## Activity:
Give back each entry word for word, but drop the images.

Stored data
§ §
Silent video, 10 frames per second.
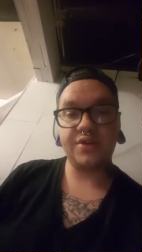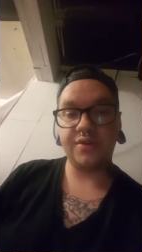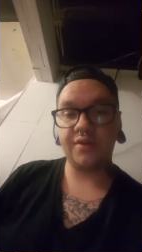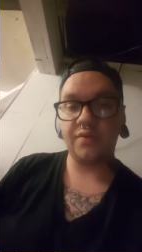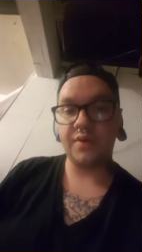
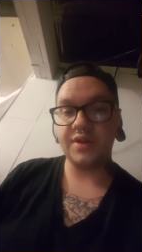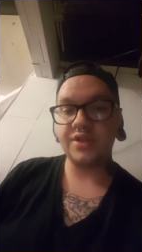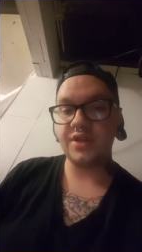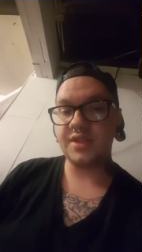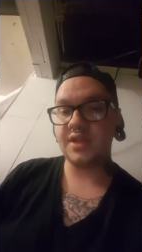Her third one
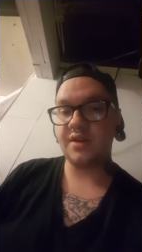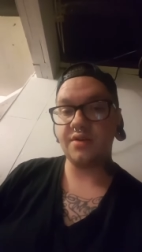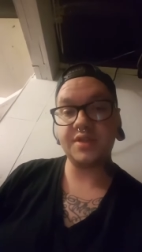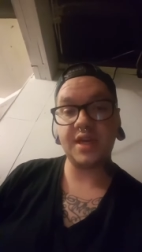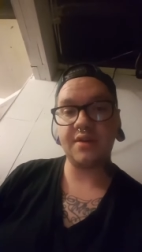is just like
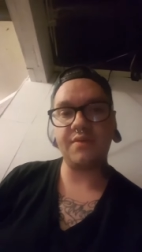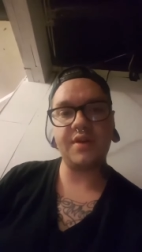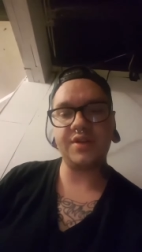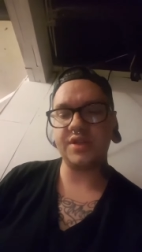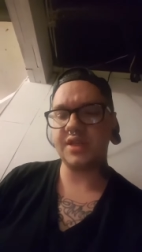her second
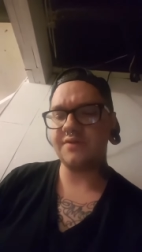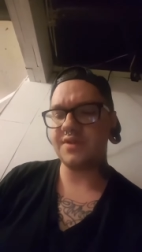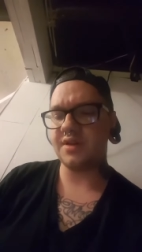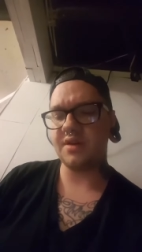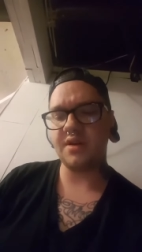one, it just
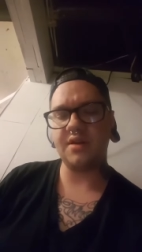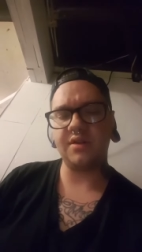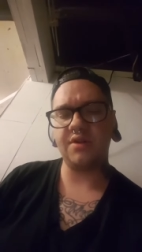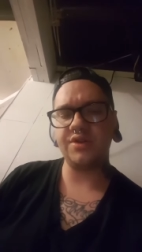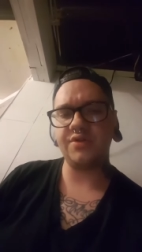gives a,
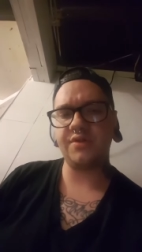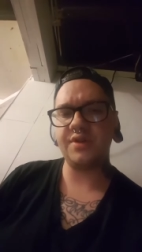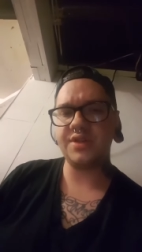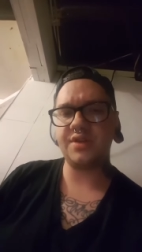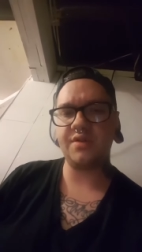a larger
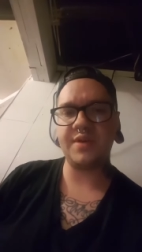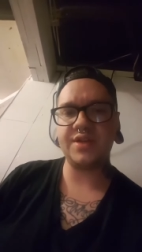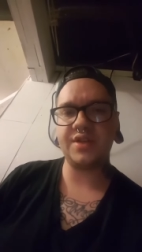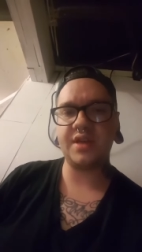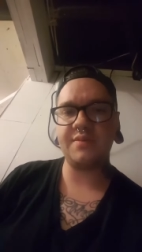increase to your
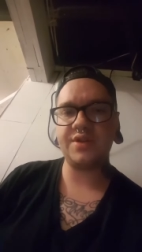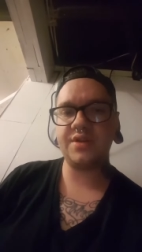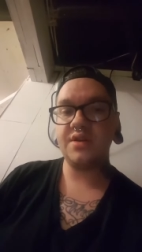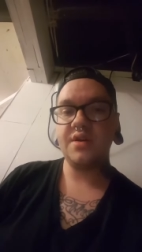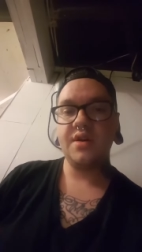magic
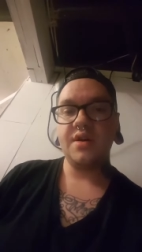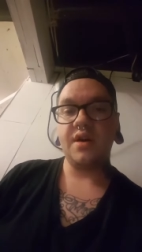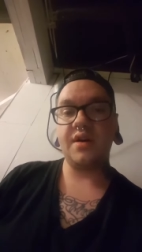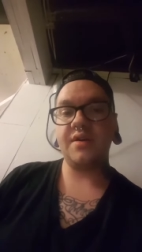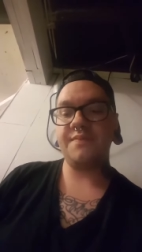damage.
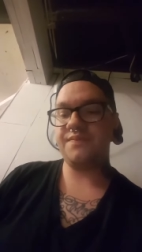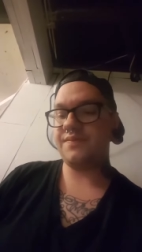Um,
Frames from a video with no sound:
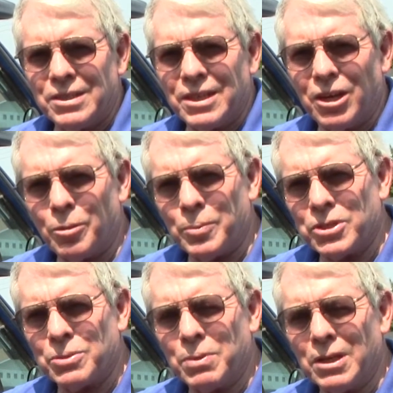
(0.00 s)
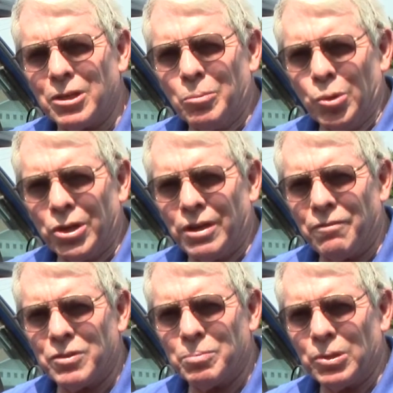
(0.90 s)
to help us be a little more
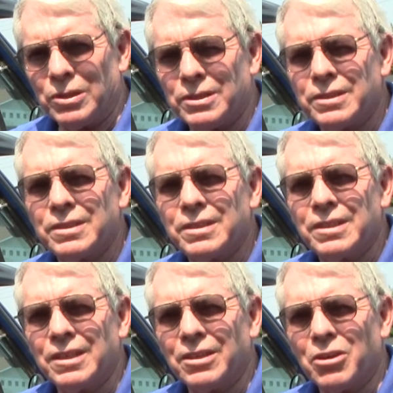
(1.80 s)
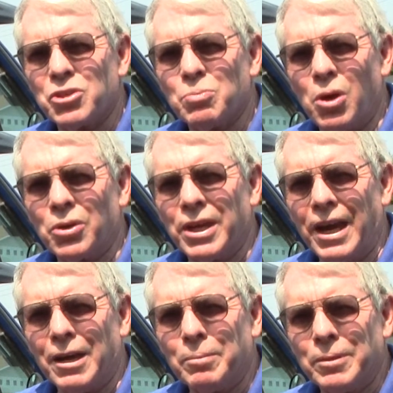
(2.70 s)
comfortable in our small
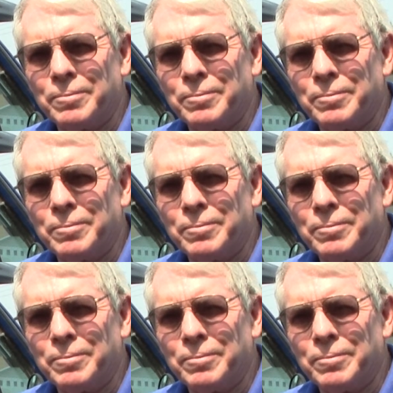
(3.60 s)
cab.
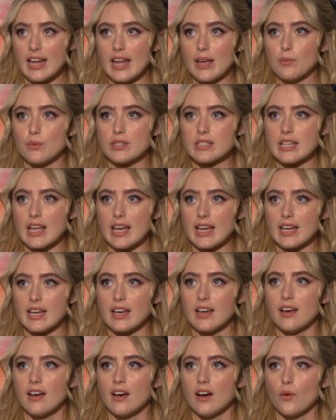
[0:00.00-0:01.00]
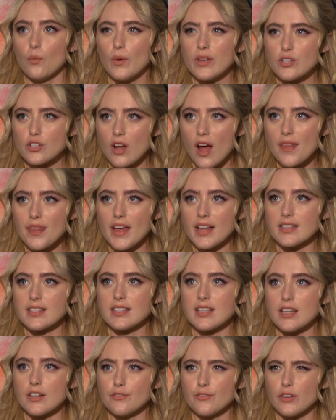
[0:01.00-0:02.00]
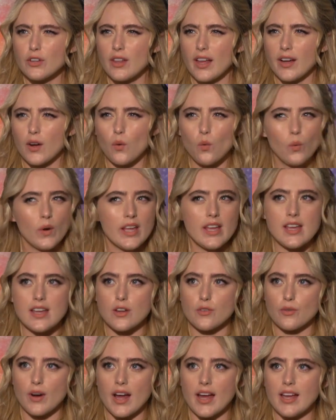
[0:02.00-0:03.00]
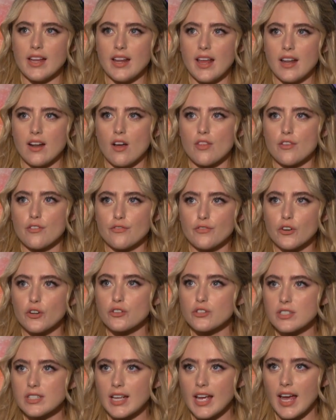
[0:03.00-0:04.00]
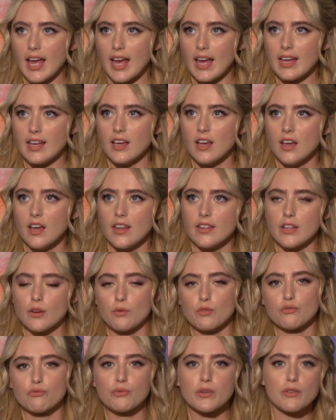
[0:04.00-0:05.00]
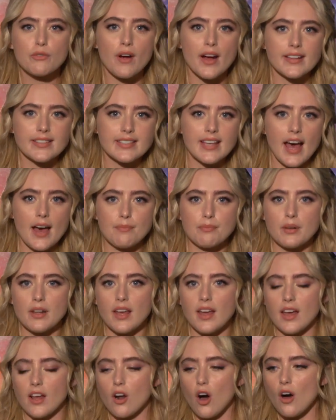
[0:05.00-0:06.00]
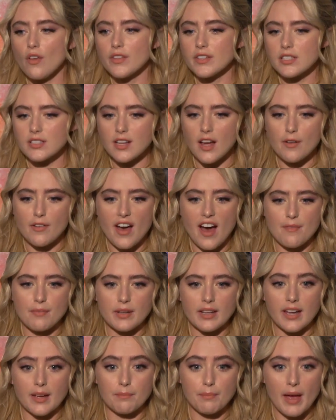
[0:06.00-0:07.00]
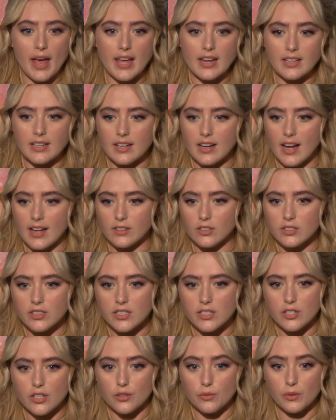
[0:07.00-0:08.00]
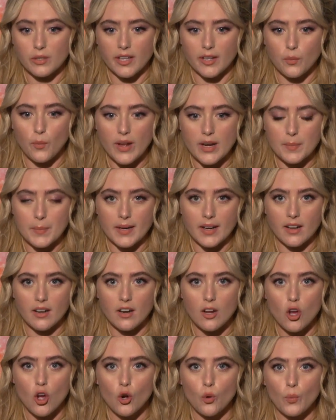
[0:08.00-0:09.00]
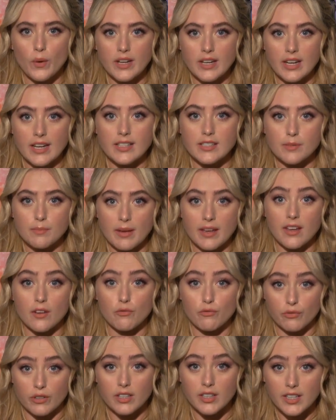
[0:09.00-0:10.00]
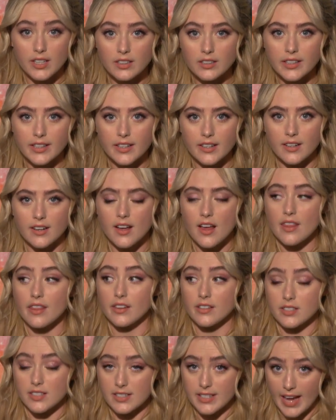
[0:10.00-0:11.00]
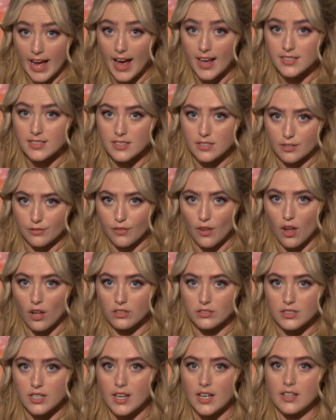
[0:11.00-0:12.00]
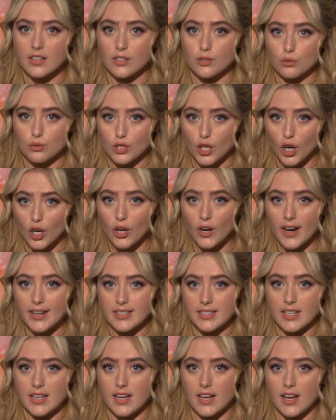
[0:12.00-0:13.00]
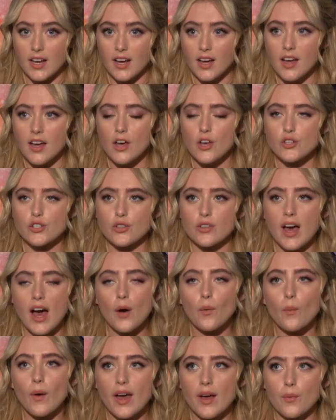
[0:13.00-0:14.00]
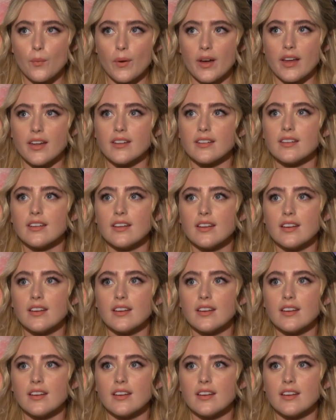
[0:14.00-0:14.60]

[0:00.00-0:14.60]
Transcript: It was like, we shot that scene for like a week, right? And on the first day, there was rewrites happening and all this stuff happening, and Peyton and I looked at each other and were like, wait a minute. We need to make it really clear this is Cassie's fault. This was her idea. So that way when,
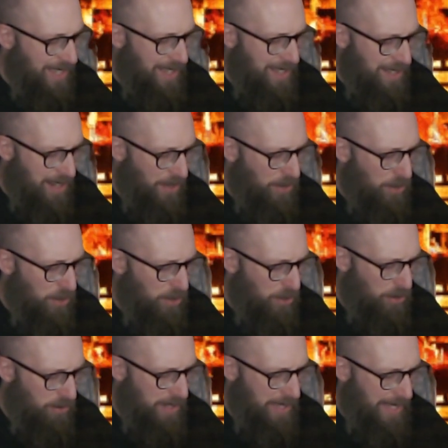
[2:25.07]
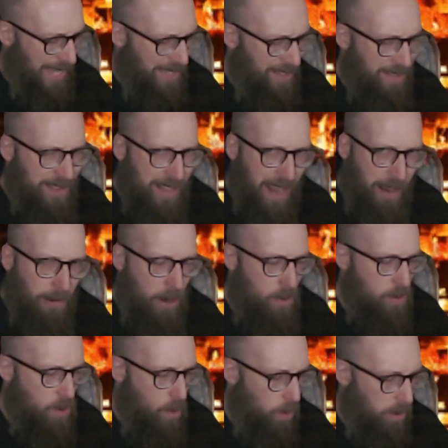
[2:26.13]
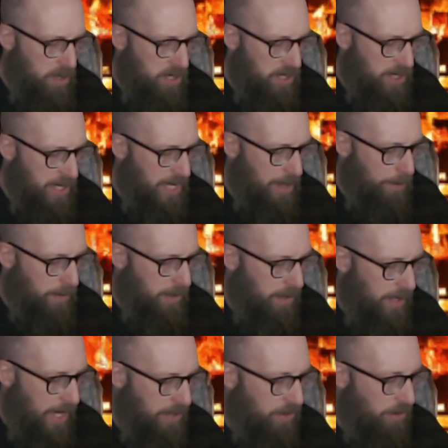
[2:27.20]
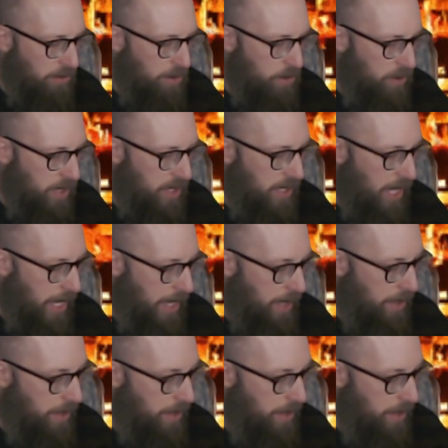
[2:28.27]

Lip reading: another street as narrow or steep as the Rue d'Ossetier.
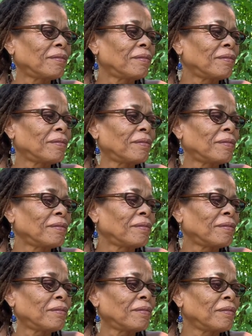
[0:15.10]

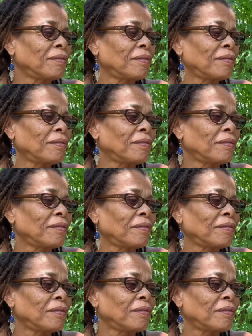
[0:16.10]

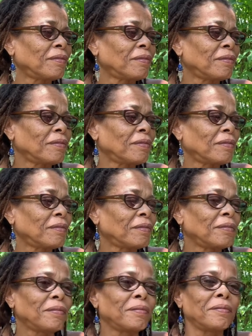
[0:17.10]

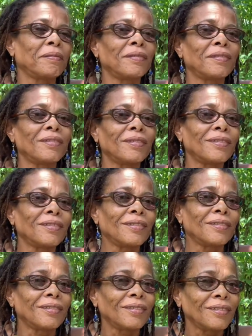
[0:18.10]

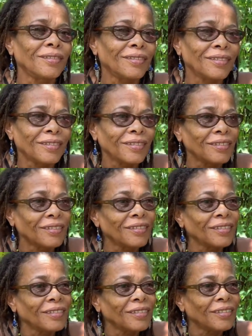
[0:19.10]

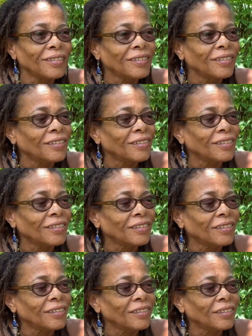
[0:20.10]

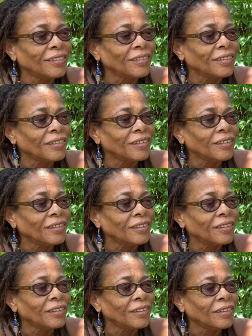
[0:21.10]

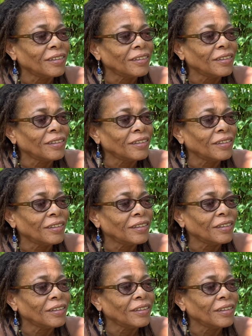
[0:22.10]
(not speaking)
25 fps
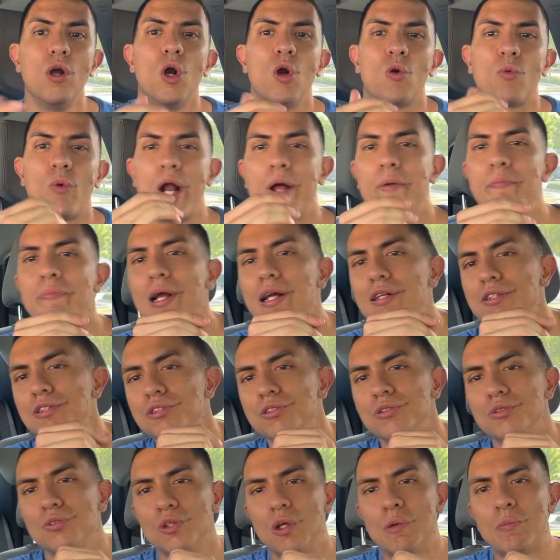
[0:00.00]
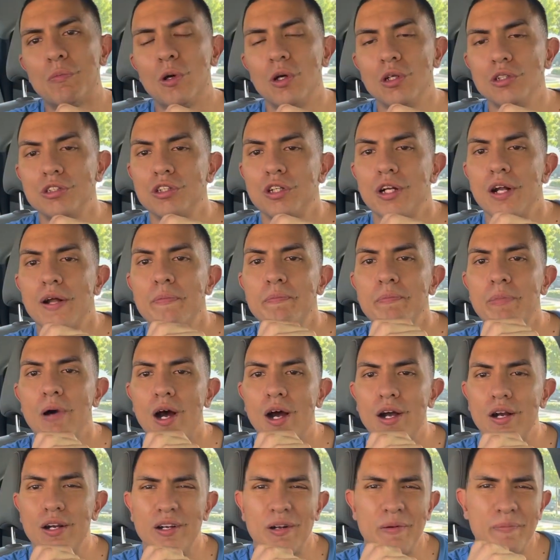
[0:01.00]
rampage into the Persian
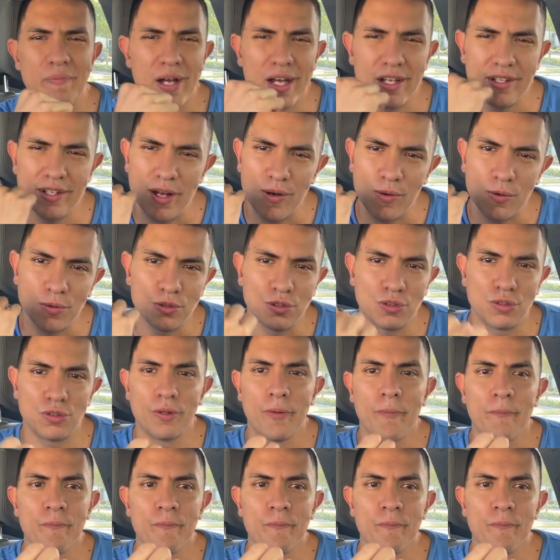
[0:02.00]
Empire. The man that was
§ §
## Exercise solution:
Silent video, 10 frames per second.
Her third one
is just like
her second
one, it just
gives a,
a larger
increase to your
magic
damage.
Um,
Frames from a video with no sound:
(0.00 s)
(0.90 s)
to help us be a little more
(1.80 s)
(2.70 s)
comfortable in our small
(3.60 s)
cab.
[0:00.00-0:01.00]
[0:01.00-0:02.00]
[0:02.00-0:03.00]
[0:03.00-0:04.00]
[0:04.00-0:05.00]
[0:05.00-0:06.00]
[0:06.00-0:07.00]
[0:07.00-0:08.00]
[0:08.00-0:09.00]
[0:09.00-0:10.00]
[0:10.00-0:11.00]
[0:11.00-0:12.00]
[0:12.00-0:13.00]
[0:13.00-0:14.00]
[0:14.00-0:14.60]

[0:00.00-0:14.60]
Transcript: It was like, we shot that scene for like a week, right? And on the first day, there was rewrites happening and all this stuff happening, and Peyton and I looked at each other and were like, wait a minute. We need to make it really clear this is Cassie's fault. This was her idea. So that way when,
[2:25.07]
[2:26.13]
[2:27.20]
[2:28.27]

Lip reading: another street as narrow or steep as the Rue d'Ossetier.
[0:15.10]

[0:16.10]

[0:17.10]

[0:18.10]

[0:19.10]

[0:20.10]

[0:21.10]

[0:22.10]
(not speaking)
25 fps
[0:00.00]
[0:01.00]
rampage into the Persian
[0:02.00]
Empire. The man that was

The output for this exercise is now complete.